The Rough Cilicia Survey Project Study Collection was created by Richard M. Rothaus of St. Cloud State U. in 1997. The purpose was to bring order to the large scale grab collections being processed by the survey team in 1996-97. The process of selection for the Study Collection is described in the accompanying publication N. K. Rauh and R. Rothaus, “Caveat Emptor: Collecting and Processing Pottery in Western Rough Cilicia?” Old Pottery in a New Century. Innovating Perspectives on Roman Pottery Studies, ed. J. Lund, J. Poblome, D. Malfitana, Rome: L’Erma di Bretschneider, 2006, pp. 347-362.Organizing the collection according to "Rothaus Numbers," Richard assembled most of the Study Collection from the ceramics grab collections that the team assembled at the large urban sites along the coast (Laertes, Iotape, Selinus, Kestros, Nephelion, and Antiochia ad Cragum). Drawings were commenced by Ankara University student, Betul Sahin, and descriptions by Jason DeBlock and Nicholas Rauh of Purdue University. At the end of the 1997 season, Kathleen W. Slane of the University of Missouri at Columbia visited the survey headquarters to review the work and made some valuable additions, revisions, and emendations. Since its inception the RCSP Study Collection has been safely stored in the Alanya Archaeological Museum. We express our gratitude to Ismail Karamut and Seher Turkmen of the Alanya Museum for their long-standing support of the project.

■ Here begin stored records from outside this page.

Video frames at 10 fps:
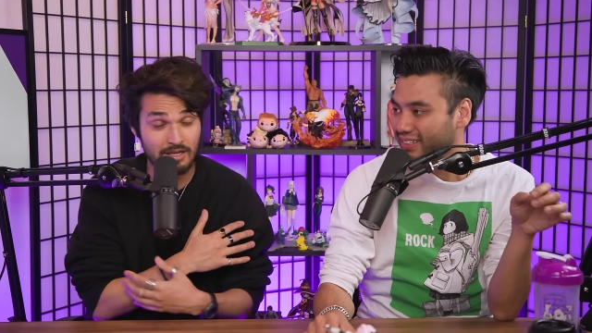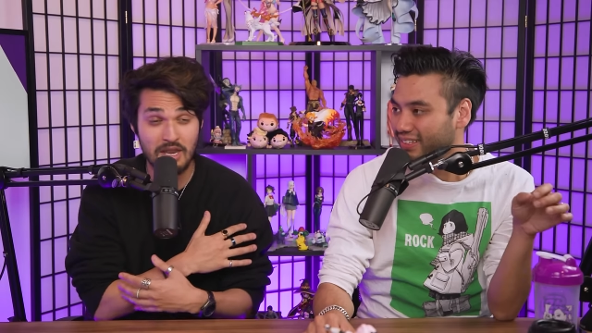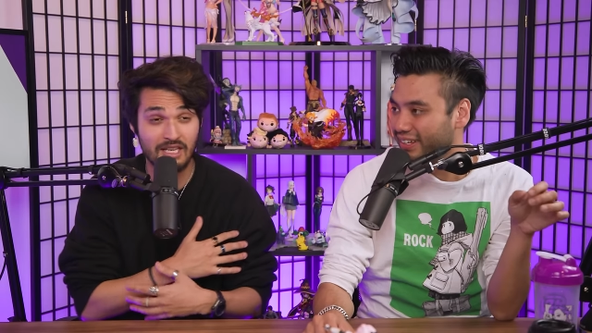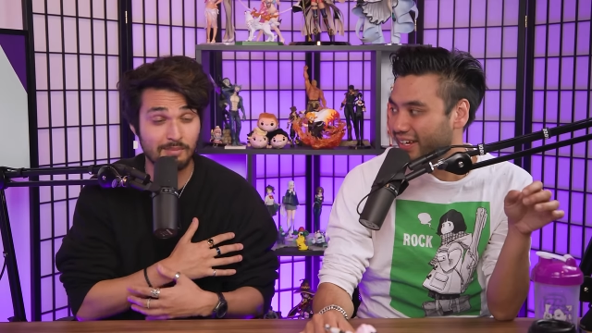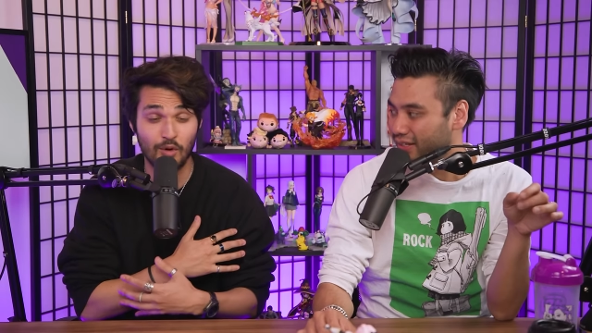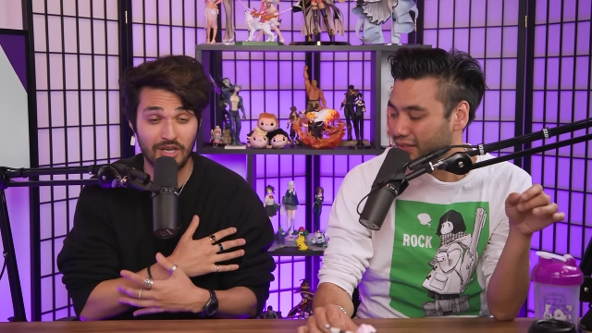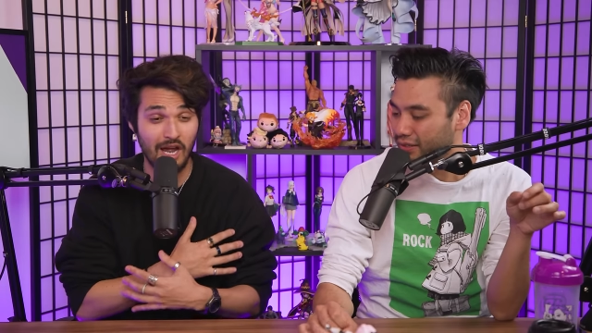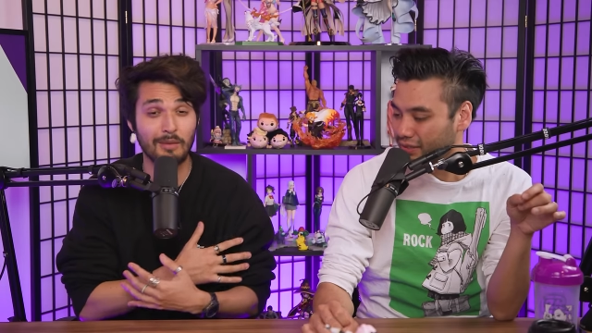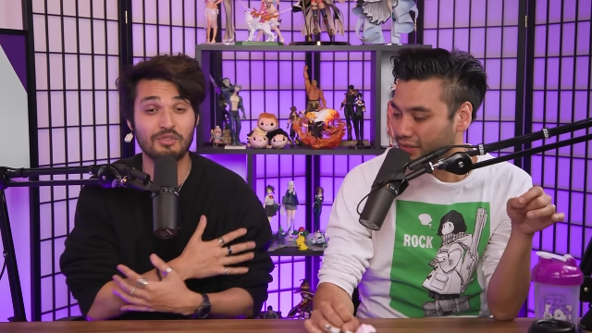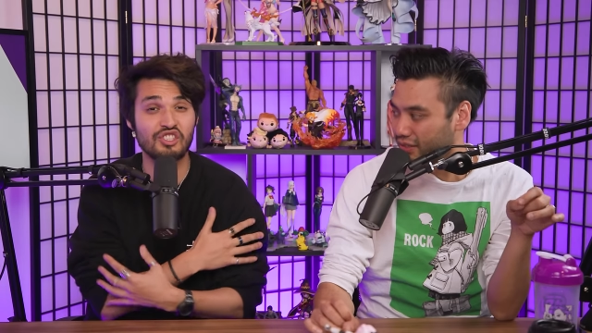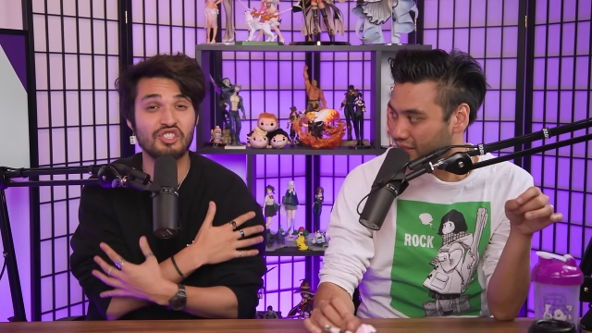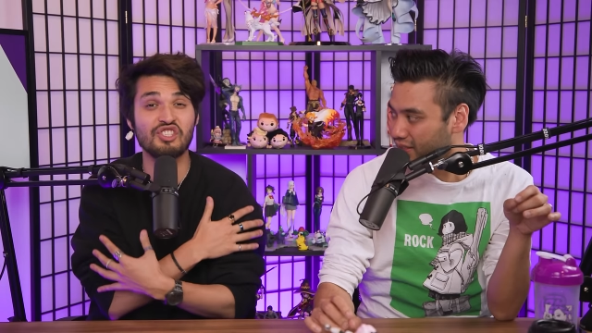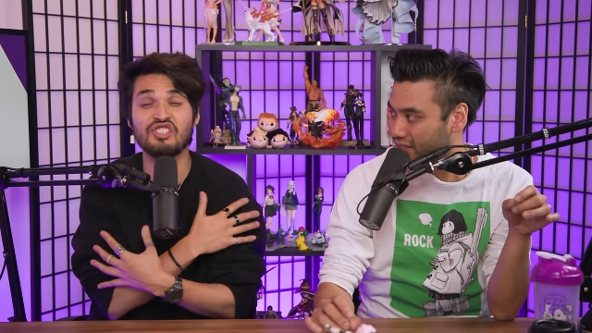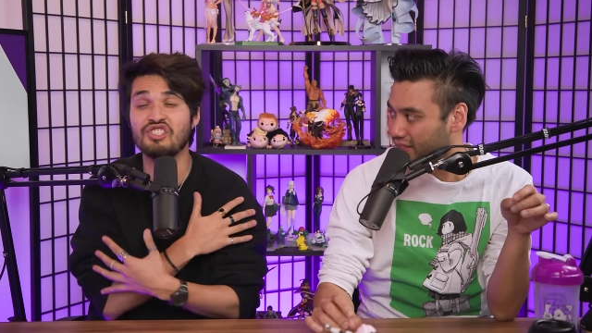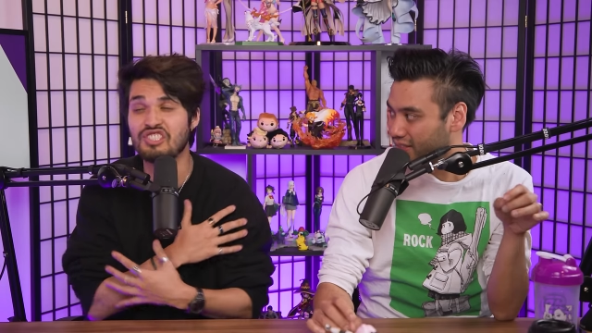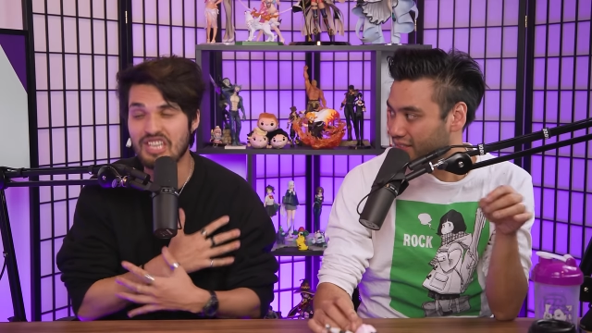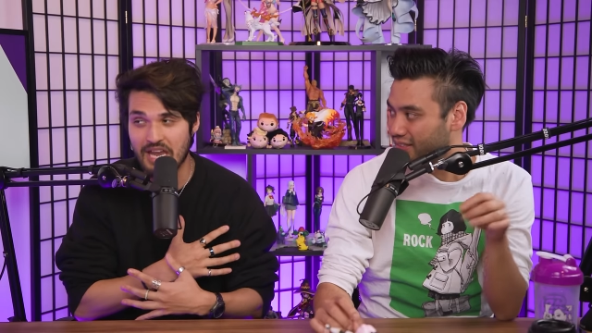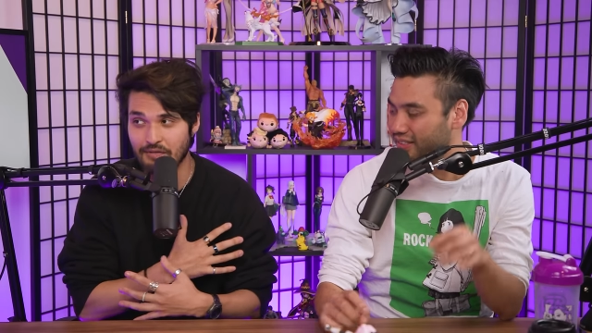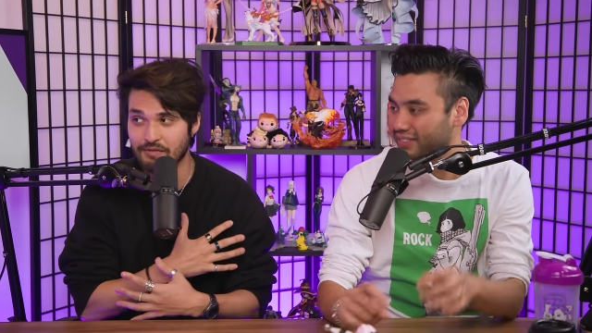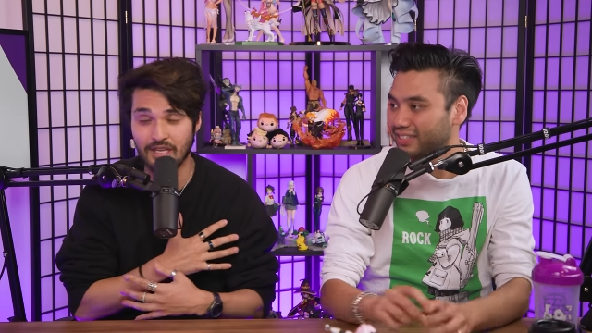Speaker 1: Next Yeah. morning I'm stiff.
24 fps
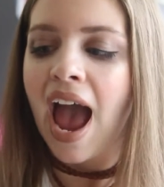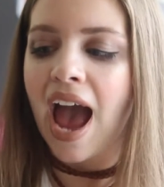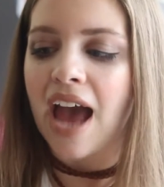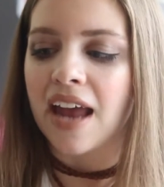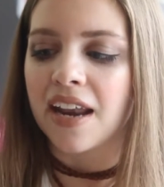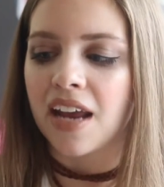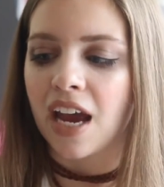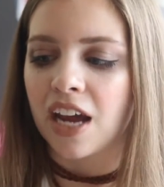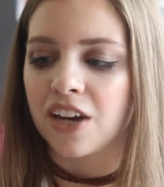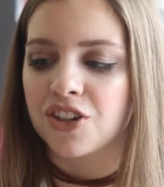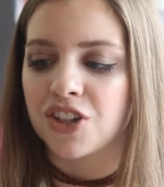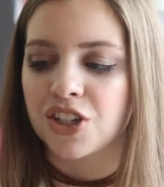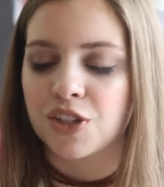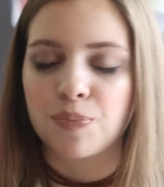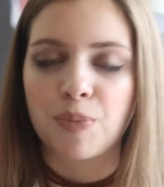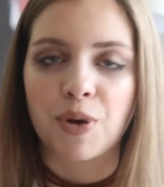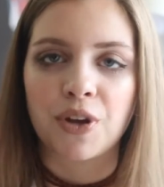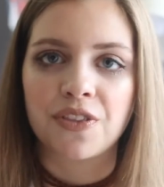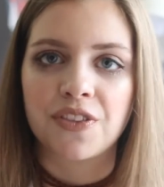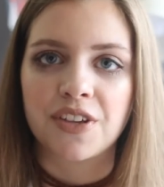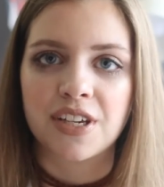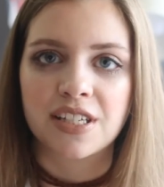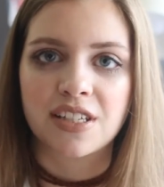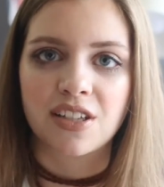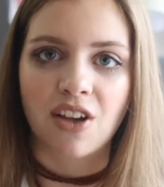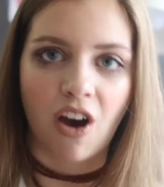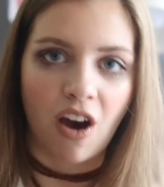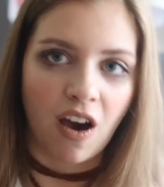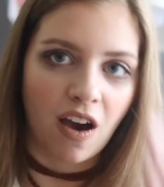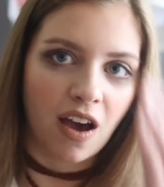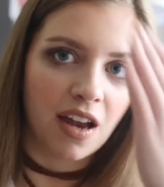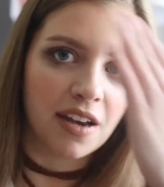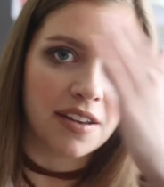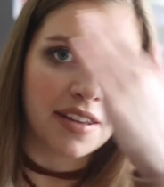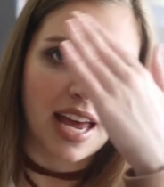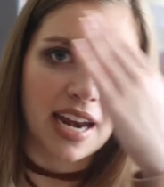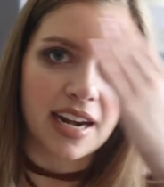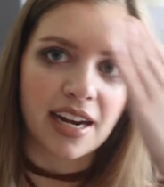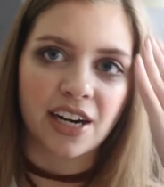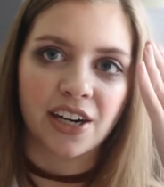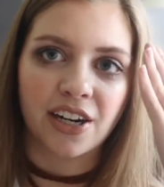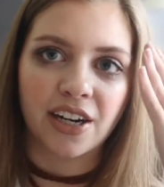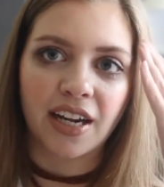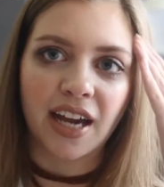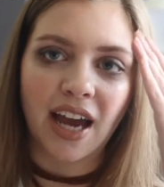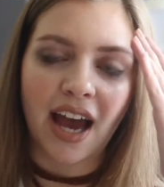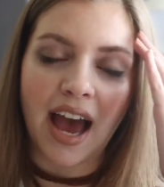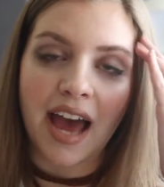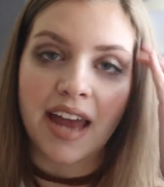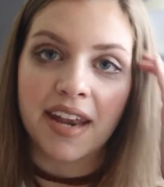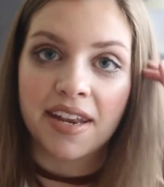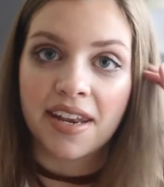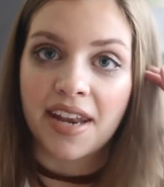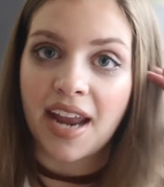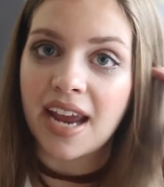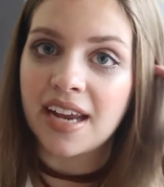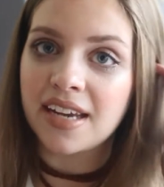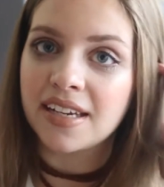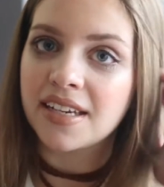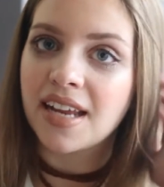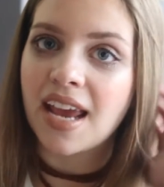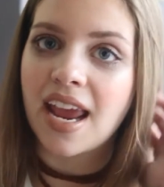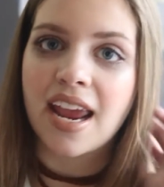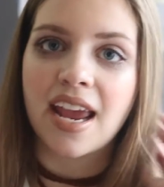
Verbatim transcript: And I just put this on that area at night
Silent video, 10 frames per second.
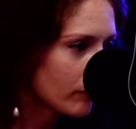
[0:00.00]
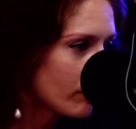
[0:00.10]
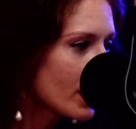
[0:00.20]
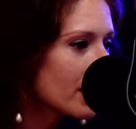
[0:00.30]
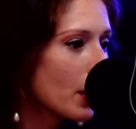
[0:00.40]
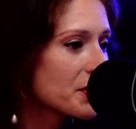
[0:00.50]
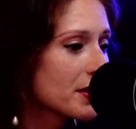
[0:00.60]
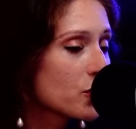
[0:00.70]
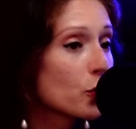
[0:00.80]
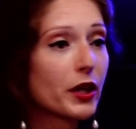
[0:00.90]
there was a
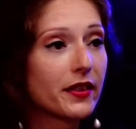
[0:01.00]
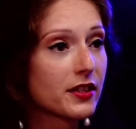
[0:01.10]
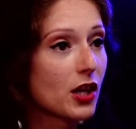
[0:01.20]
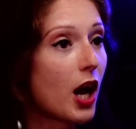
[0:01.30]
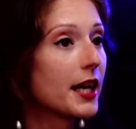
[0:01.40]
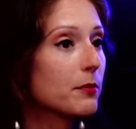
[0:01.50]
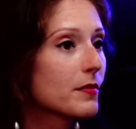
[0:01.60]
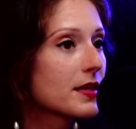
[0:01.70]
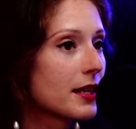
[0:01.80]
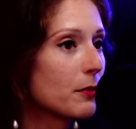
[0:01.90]
story in the
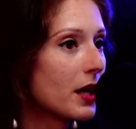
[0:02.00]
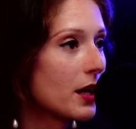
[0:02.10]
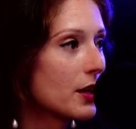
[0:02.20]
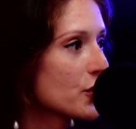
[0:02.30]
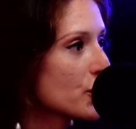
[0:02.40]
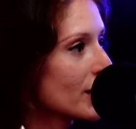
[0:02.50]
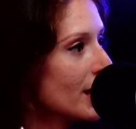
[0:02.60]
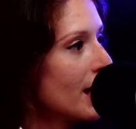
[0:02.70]
Times that emerged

The survey team has relied on the Study Collection to identify ceramic materials encountered in the field. From 1999 – 2011, Rauh, team collaborator Matthew Dillon of Loyola Marymount U., and numerous student participants devoted countless hours photographing, measuring, Munselling, revising, and conserving the collection. Rothaus revisited the survey in 2001, and incorporated several new forms into the collection. That season E. Lyding Will of U. Massachusetts at Amherst also made important contributions to our understanding of the amphora remains. John Lund and Tamar Hodos also visited briefly and offered important recommendations. Kim Leaman of Purdue University spent several seasons revising and expanding our set of profile drawings. Most of the drawings in the collection are Leaman’s, in fact. In 2005, Rothaus made one final visit to the survey and added several new items to the collection from the survey materials of the Adanda Canyon and Bickici Highland phase of the survey (2000-2004). He was assisted by illustrator Burhan Süer from Bilkent U. in Ankara. In 2008 Caroline Autret of the U. Paris-Sorbonne, joined the team and greatly enhanced our understanding of locally produced amphoras. Since 2015, H. Asena Kızılarslanoğlu of Ahí Evran University in Kırşehir has worked diligently with Rauh to complete the profile drawings. In addition, dozens of Purdue University undergraduate students have also spent years scanning the photographic images and profile drawings seen here.
The collection consisting of some 339 sherds representing 190 identified forms. Each item furnishes ceramic classification, typology and form identification, approximate use chronology, detailed find location (including coordinates), sherd and fabric descriptions, measurements, Munsell coloration, images, and profile drawing. For imported and locally produced wares that were wide distributed, we furnish published comparanda where possible. An attached Code Book defines all the column headings; the attached article Caveat Emptor: Collecting and Processing Pottery in Western Rough Cilicia? (sc_caveat_emptor.pdf) explains the selection process for the Study Collection and the portfolio of ceramics processing methodologies we employed in the field.